■ **EXERCISE AIM**:
Nothing but the records themselves, exactly as written, should appear in the reply; leave out the pictures.

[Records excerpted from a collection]
⟨

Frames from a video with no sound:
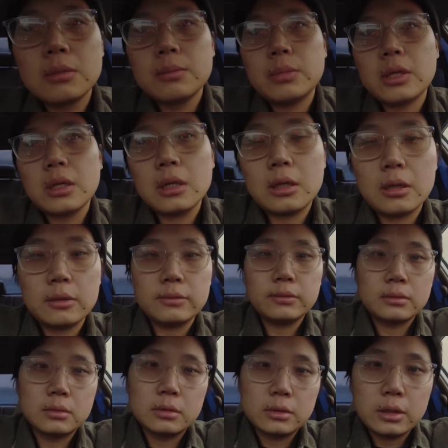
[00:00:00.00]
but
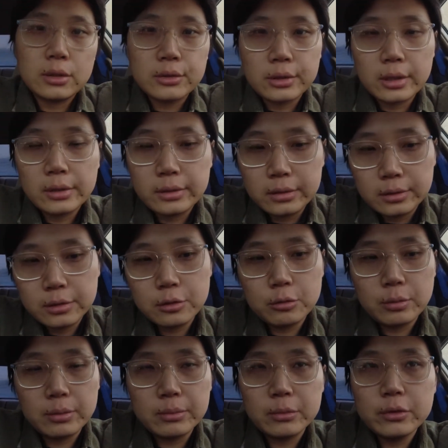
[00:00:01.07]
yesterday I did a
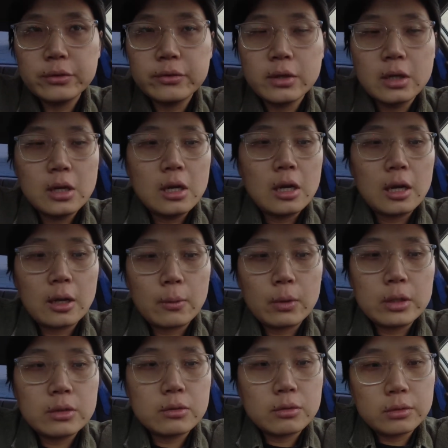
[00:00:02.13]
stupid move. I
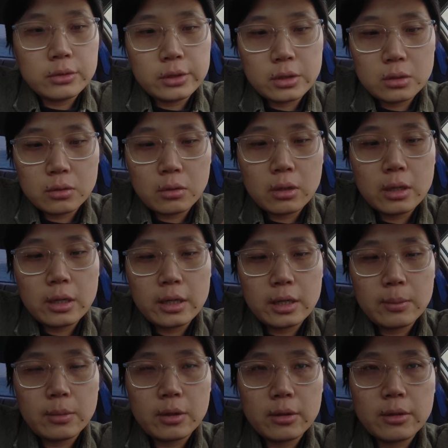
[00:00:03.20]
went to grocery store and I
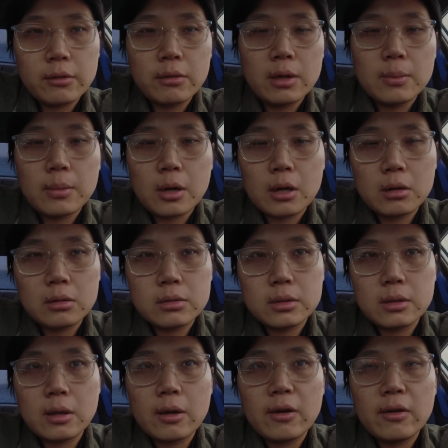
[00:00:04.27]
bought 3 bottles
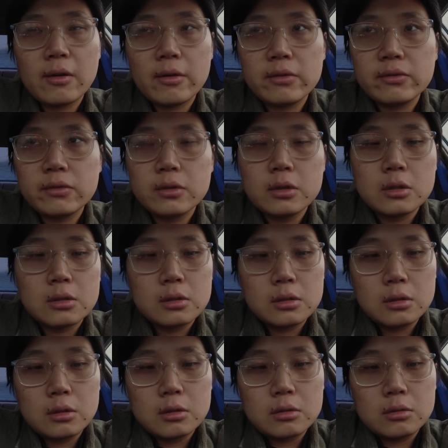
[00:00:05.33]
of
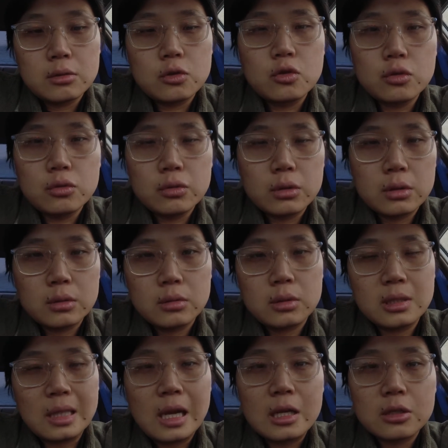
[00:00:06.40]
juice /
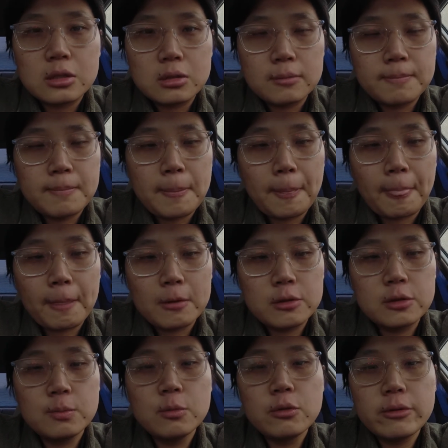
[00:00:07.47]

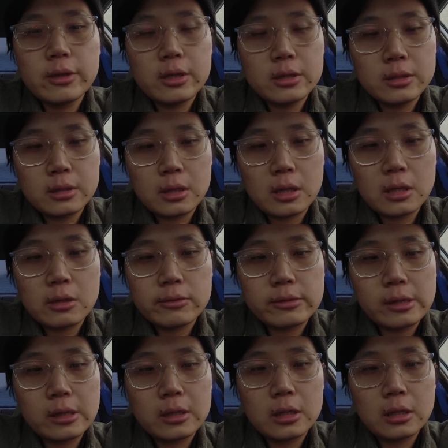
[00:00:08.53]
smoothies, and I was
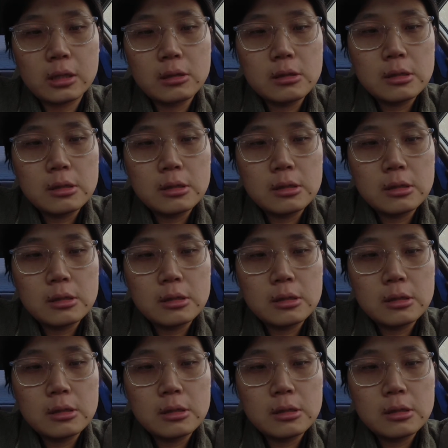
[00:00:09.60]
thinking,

⟩

■ **RESULT OF THIS TASK**:
Frames from a video with no sound:
[00:00:00.00]
but
[00:00:01.07]
yesterday I did a
[00:00:02.13]
stupid move. I
[00:00:03.20]
went to grocery store and I
[00:00:04.27]
bought 3 bottles
[00:00:05.33]
of
[00:00:06.40]
juice /
[00:00:07.47]

[00:00:08.53]
smoothies, and I was
[00:00:09.60]
thinking,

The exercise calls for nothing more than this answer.